A man speaks into a microphone.
General Mohamed Hamdan Dagalo, deputy head of Sudan’s sovereign council, speaks during a press conference at the Rapid Support Forces headquarters in Khartoum on February 19. Tensions between the army and the RSF have intensified in recent months. (Mohamed Nureldin Abdallah/Reuters)

The fighting began at a military base south of Khartoum, with the two sides trading accusations of launching an attack. The clashes then spread to many areas of the capital, particularly around the army headquarters, the airport and the Republican Palace, the seat of the country’s presidency.

The RSF alleged in a statement that their forces controlled many strategic locations in Khartoum and the northern town of Merowe, some 350 kilometers northwest of Khartoum. The military dismissed the claims as “lies”.

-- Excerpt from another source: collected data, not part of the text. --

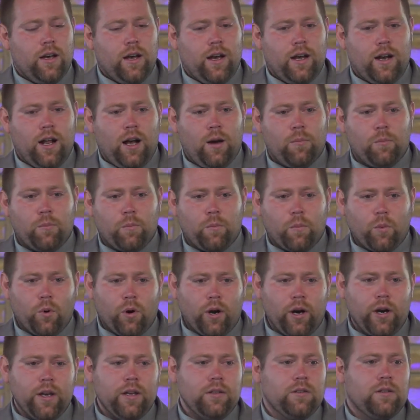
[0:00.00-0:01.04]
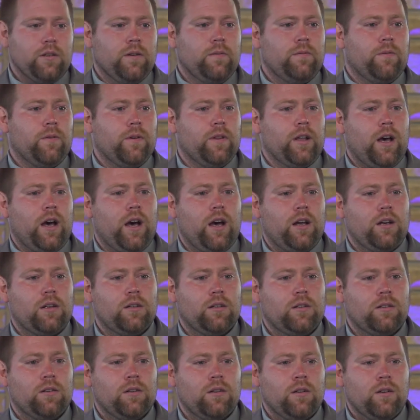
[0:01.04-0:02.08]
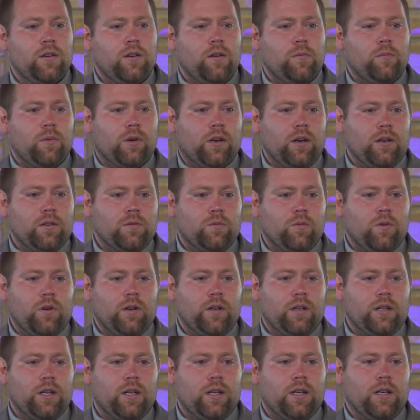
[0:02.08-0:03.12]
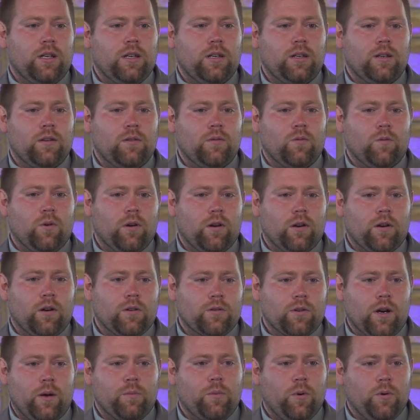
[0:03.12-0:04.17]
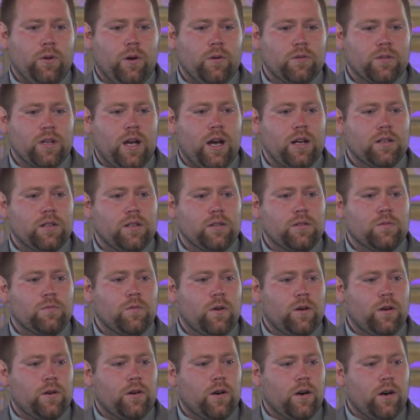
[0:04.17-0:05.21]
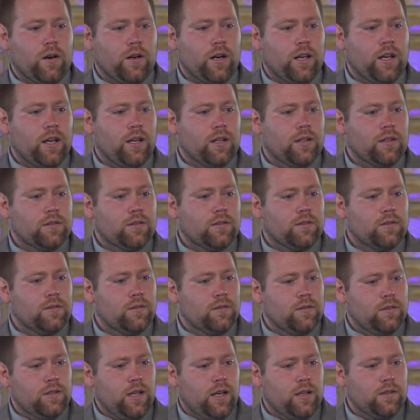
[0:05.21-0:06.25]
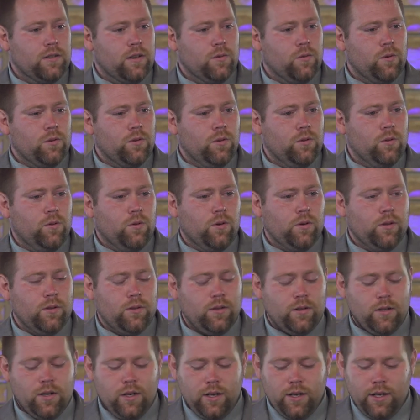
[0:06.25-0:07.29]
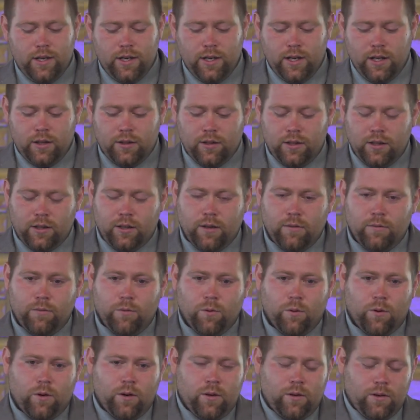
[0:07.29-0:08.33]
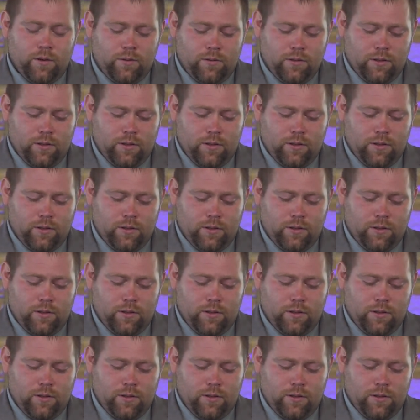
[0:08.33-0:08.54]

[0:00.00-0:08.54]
And I praise him for that, because one day we're going to trample those ashes under our dancing with the Lord. And I thank him for it.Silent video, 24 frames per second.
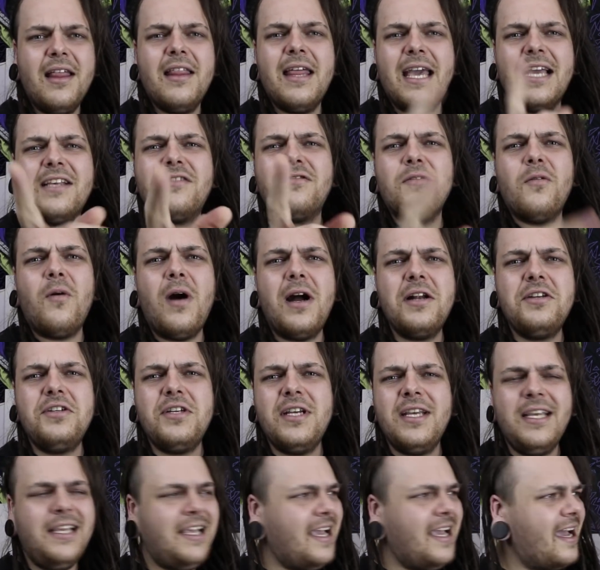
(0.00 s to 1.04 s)
Thanks for
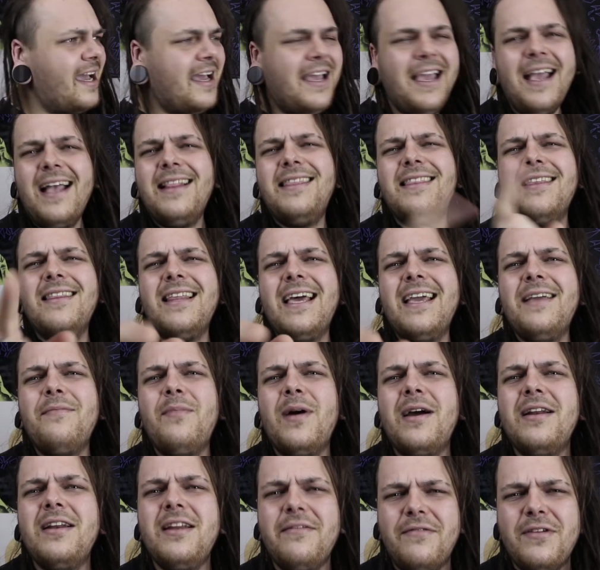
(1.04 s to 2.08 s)
watching. Hit the like
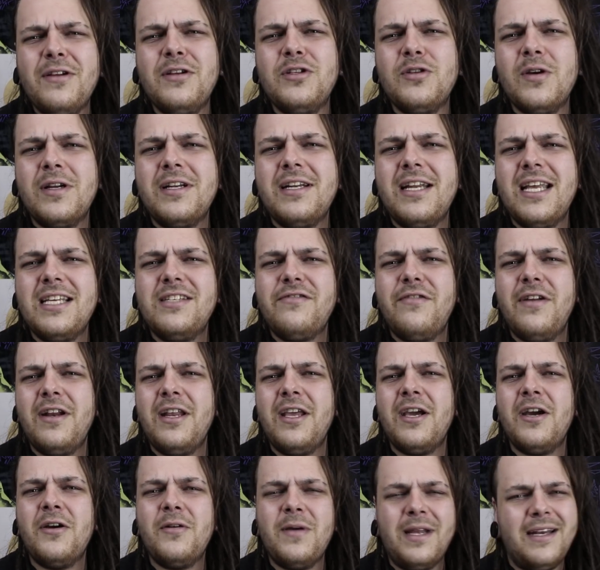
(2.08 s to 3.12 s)
button if you enjoyed today's
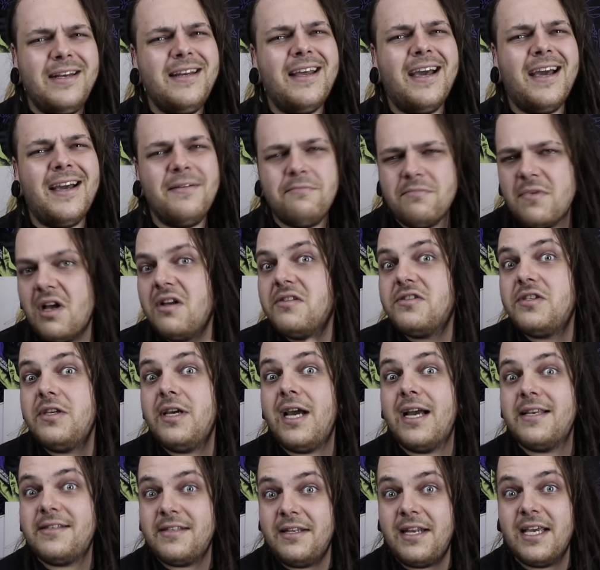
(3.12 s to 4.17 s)
video, and I'll see you
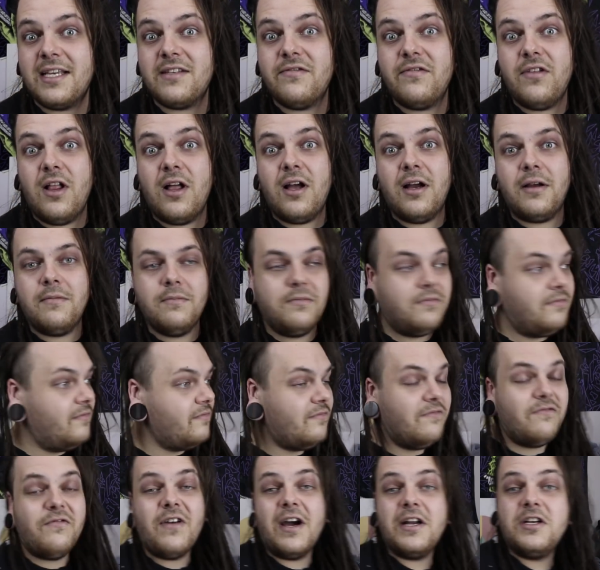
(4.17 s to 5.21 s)
guys in the next vlog.
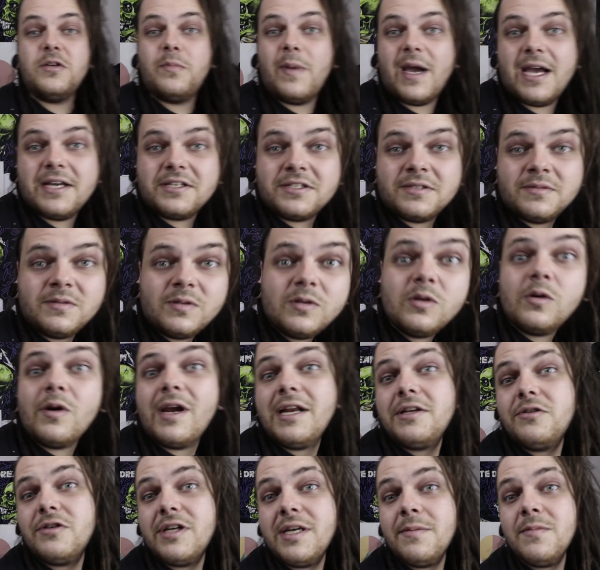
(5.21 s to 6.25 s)
Find your passion,
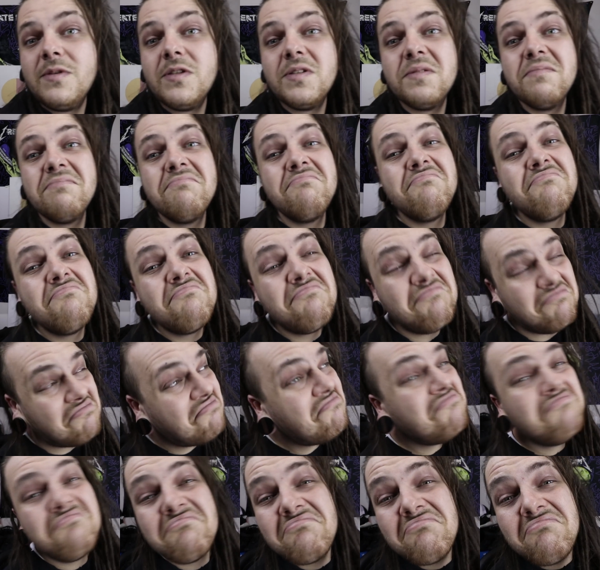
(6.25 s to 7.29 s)
great dreams,
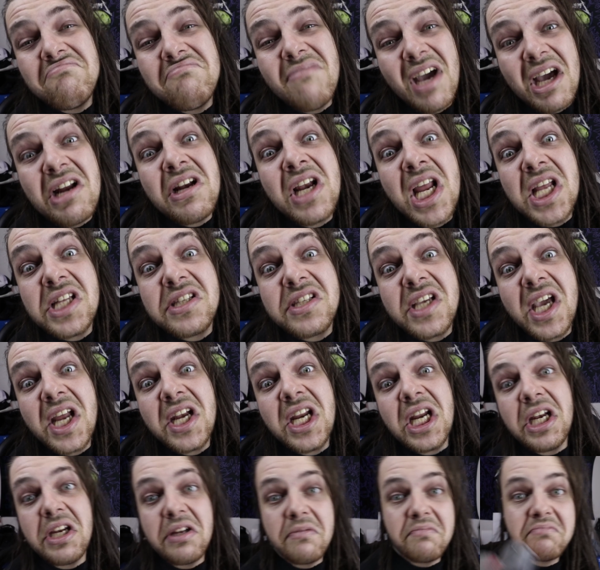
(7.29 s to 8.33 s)
and let's get
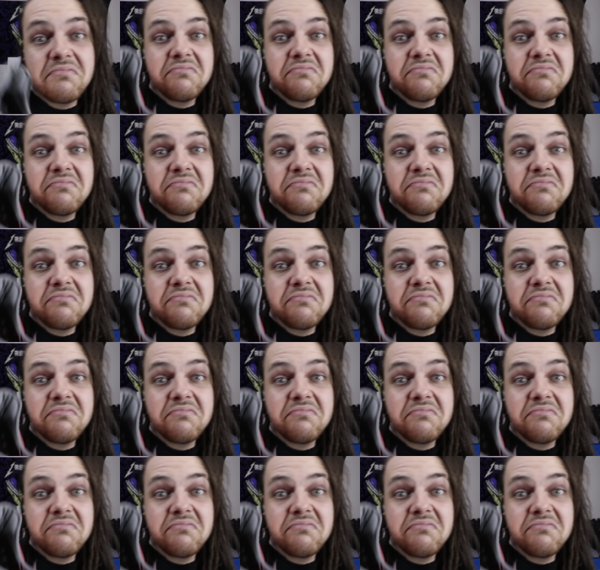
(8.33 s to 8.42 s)
it.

In a series of statements, the military also declared the RSF to be a rebel force and unleashed the powerful air force against RSF positions in and around Khartoum.

Volker Perthes, the United Nations envoy for Sudan, called on both sides for “an immediate cessation of fighting to ensure the safety of the Sudanese people and spare the country from further violence”.

Perthes and Saudi Arabia’s ambassador to Sudan, Ali bin Hassan Jafar, were leading communications with al-Burhan, the country’s top military official, and Dagalo to engage in dialogue to resolve their dispute, an official said. the UN who requested anonymity to discuss deliberations.

International powers Egypt, Saudi Arabia and the United Arab Emirates have called on those fighting in Sudan to show restraint and work for a political solution in the country.

US Ambassador to Sudan John Godfrey wrote online that he is “currently sheltering in place with the Embassy team, as Sudanese in Khartoum and elsewhere are doing.” He urged both sides to cease fire.

“The escalation of tensions within the military component to direct the fighting is extremely dangerous,” Godfrey wrote. “I urgently call on senior military officials to stop the fighting.”